Les secondes inégalités, de nature culturelle, touchent les gens qui ont peu d'intérêt ou d'habiletés pour le numérique. On les retrouve surtout parmi les personnes âgées. «Le fait qu'elles ne puissent pas compter sur des outils numériques pour faire des commandes à l'épicerie ou à la pharmacie ou pour consulter un médecin à distance fait qu'elles doivent sortir de chez elles pour obtenir ces services en personne, ce qui augmente leur risque d'exposition au coronavirus, alors qu'elles forment le groupe le plus vulnérable à la COVID-19.»
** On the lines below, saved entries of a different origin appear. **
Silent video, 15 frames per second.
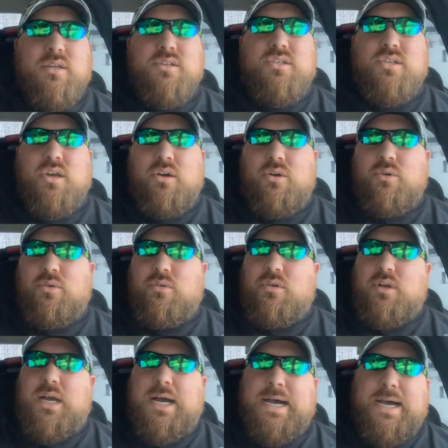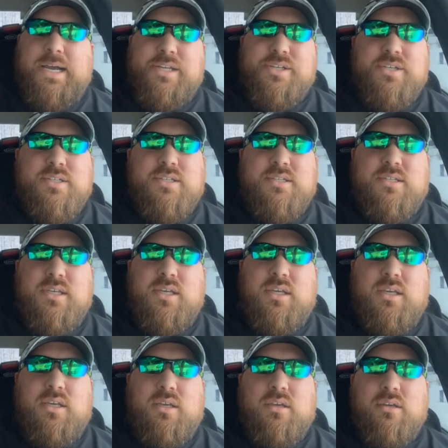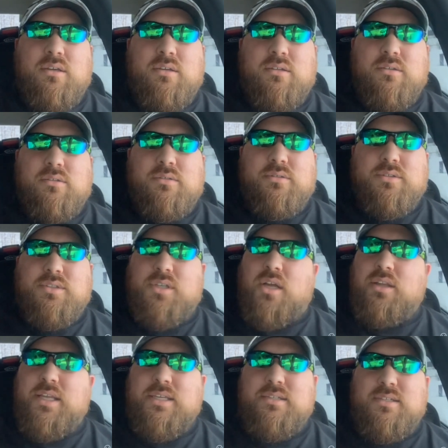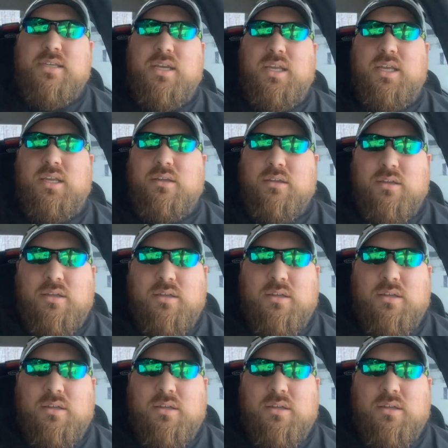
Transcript: So I just see Salt Lake City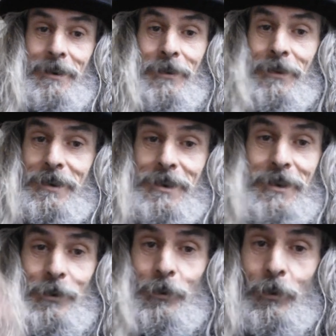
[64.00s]
This
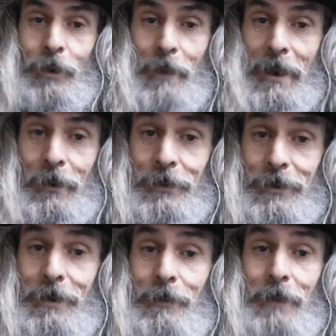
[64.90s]
is all
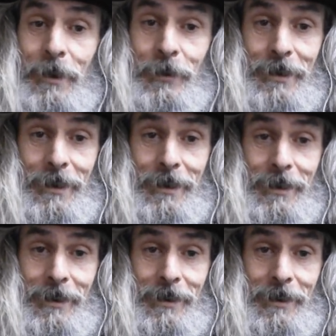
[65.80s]
about music.
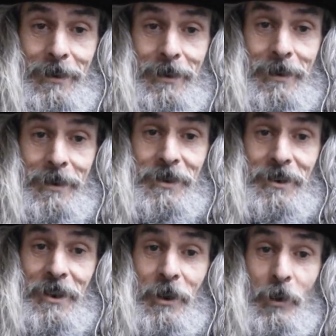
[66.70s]

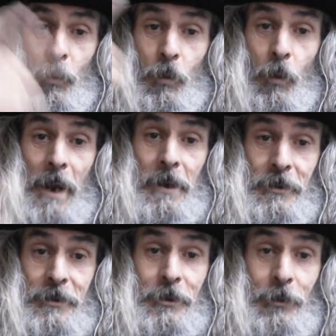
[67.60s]
So 1,
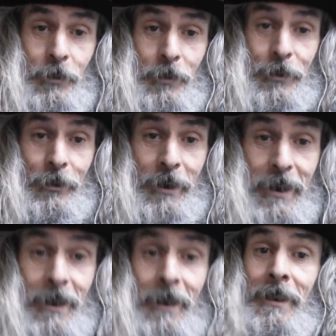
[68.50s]
2,
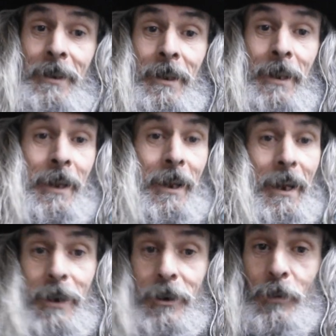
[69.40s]
3,
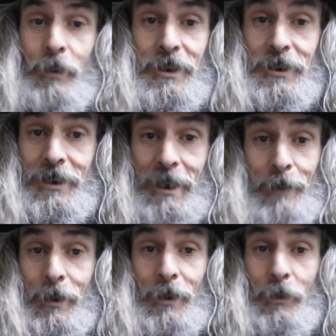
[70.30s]
how can we
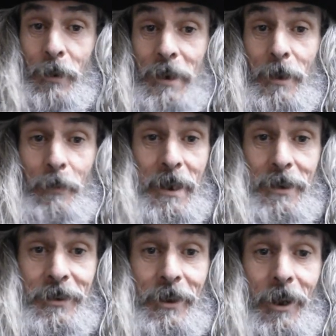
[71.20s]
sleep when the
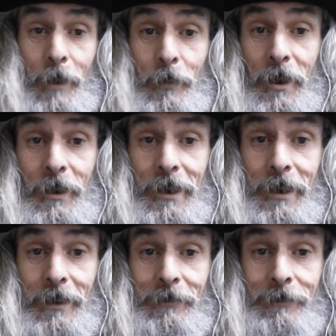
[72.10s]
beds are burning?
L'isolement social guette les personnes qui vivent en marge de l'univers numérique, ce qui peut avoir de graves répercussions sur leur santé psychologique, constate également le professeur Guitton. «En période de confinement, les contacts sociaux et les loisirs que nous offre le numérique ne sont pas accessoires. Toute ouverture sur le monde peut apporter des bienfaits psychologiques salutaires.»
Sortir du ghetto
Que faire pour contrer ces inégalités? «Il faut faciliter l'accès aux outils numériques et encourager le développement d'habiletés permettant d'utiliser ces outils, suggère Matthieu Guitton. Le gouvernement du Québec a déjà posé un bon geste en ce sens en distribuant des tablettes aux enfants de familles défavorisées. Il pourrait appliquer une mesure semblable pour les personnes âgées qui sont en résidences pour personnes âgées ou en CHSLD.»
La lutte contre les inégalités numériques n'incombe pas uniquement au gouvernement, poursuit le chercheur. «C'est une responsabilité qui appartient à l'ensemble de la société. Le manque d'habiletés numériques des personnes âgées n'est pas une fatalité. Les familles peuvent fournir une tablette à un proche et lui apprendre à “skyper” en quelques minutes. Quant au gouvernement, son rôle consiste à créer un environnement qui favorise l'accès à Internet à un maximum de personnes de façon à éviter que des citoyens se retrouvent isolés dans des ghettos numériques.»